For Christmas, I wanted to make my mom a custom thimble with her name, and the opening of her favorite music (in this case, the Brahms Requiem).
I’m not a blender guru (almost nobody is, really). So, much of this post is me referencing other work and tutorials which showed me how to get things done. I had to strike out on my own a bit more toward the end, when I had some issues with my model.
First, I needed a reference thimble. I was going to go to Michael’s and buy one, but first I wanted to make sure I did my homework, and looked stuff up on-line.
As it turns out, Creative Tools has already come up with a really great thimble on Thingiverse… It’s exactly what I wanted as the base to my thimble (ridge along the bottom, dimples, etc).
Since this is a personal project, I just downloaded that and imported it into Blender (why reinvent the wheel?).
Next: Get my mom’s name in 3D, and align it with the thimble.
Caddysnap has created a tutorial on how to take text, extrude it, and make it follow a curve:
This is an excellent start.
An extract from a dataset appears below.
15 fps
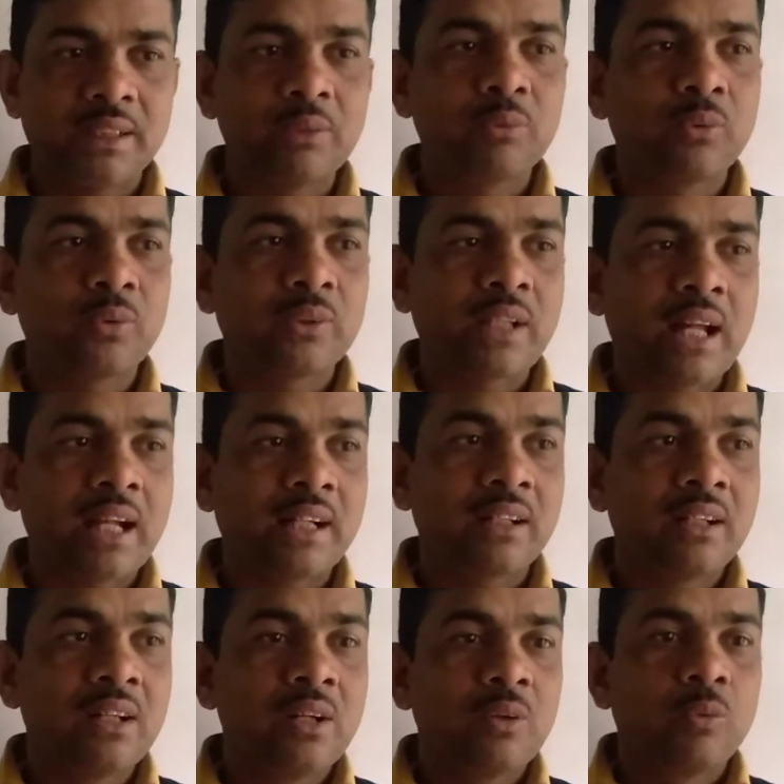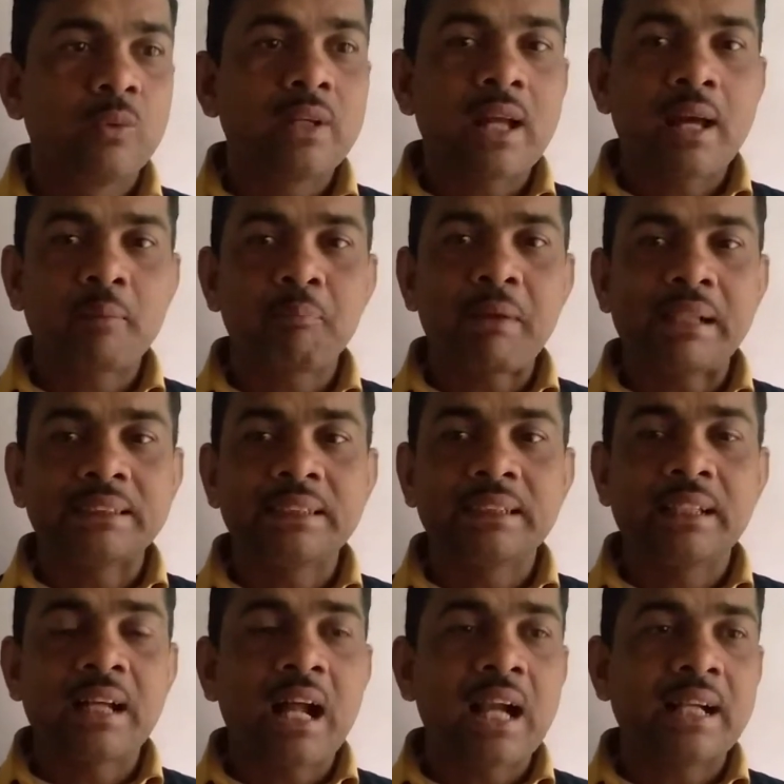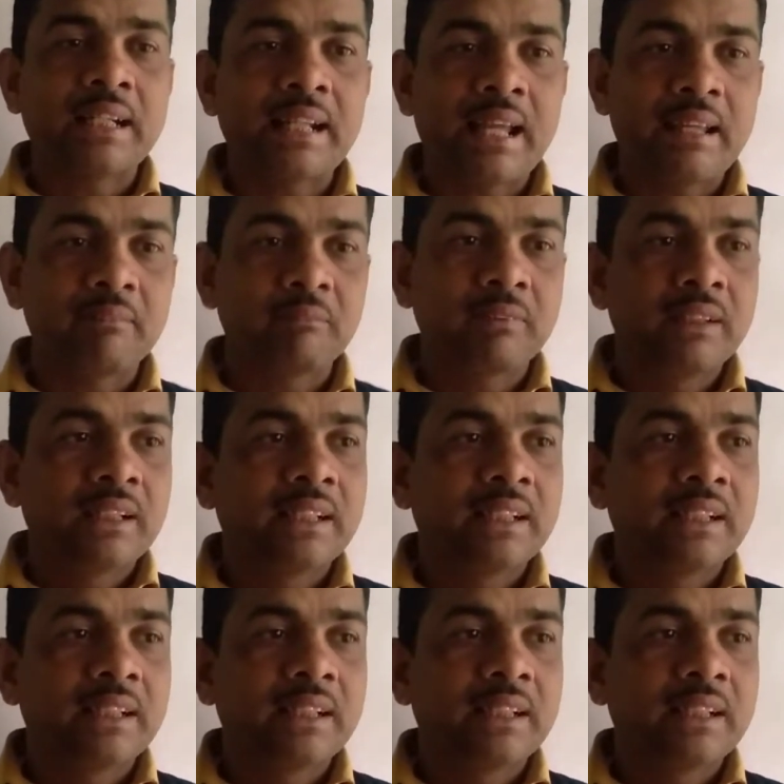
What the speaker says: you know that we are passing a hard time,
I took my mom’s name, extruded it, and placed it on the thimble. Worked great.
When you do this in Blender, everything looks fine… And it will be until you try to make an STL file out of the whole thing.. In which case the letters will look a bit strange, because the text needs additional subdivisions to form themselves to the curve. Once your text is converted into a mesh, add a couple of subdivisions, and then apply the curve modifier. The end result will look much nicer.
Now, for the music. First, I needed to find the music in question.Fairly straightforward, thanks to imslp.org
Here’s the part that we’re reproducing:
It’s not a ton… But the quality of the image isn’t super-great. I thought about hand-drawing the thing in Inkscape (which I’m pretty good with)… But then I realized I could find the symbols I needed on the Internet.
I got most of the symbols from here:
It was missing the quarter-rest though… Wikimedia Commons took care of that problem.
Using these two libraries of symbols, plus some rectangles, I was able to come up with the following SVG.
When importing an SVG into Blender, Blender will make a different object for each curve in the SVG, which is less than awesome in this case. To make life a little easier, I performed a union on the staff, and I also make sure to convert all of the text and other symbols to paths.
Now that I had my SVG, I needed to get it in Blender. This tutorial gave me the overview of how to do that:
Once in Blender, I was able to use a process similar to the text, which ended up being: Load, resize, convert into a mesh (alt-c), extrude, subdivide, apply to the curve.
Because my actual work process was a whole lot less straightforward than the direct route written up here, I ended up munging my model along the way (a couple times), and it wasn’t manifold. I’m not sure how/why, but I had to redo most parts a couple times to get things right.
I’d used the Thingiverse instructions to figure out how to find the non-manifold edges
I was able to find and resolve all of the non-manifold edges (by reproducing those parts more directly, with less trial-and-error). I exported to STL and uploaded to Thingiverse. Thingiverse still didn’t like it… I’m not sure why.
I brought the STL into the Windows 3D builder in order to see if I could learn more. Nothing. I went to the 3D print menu of builder, and it said there were some errors with my STL (it didn’t say what), and offered to auto-repair them. I let it auto-repair. It took a couple minutes, but it finished up, and gave me a pretty good looking file. I saved it as an STL again, and was able to order the 3D print from i.materialise or Shapeways. Success!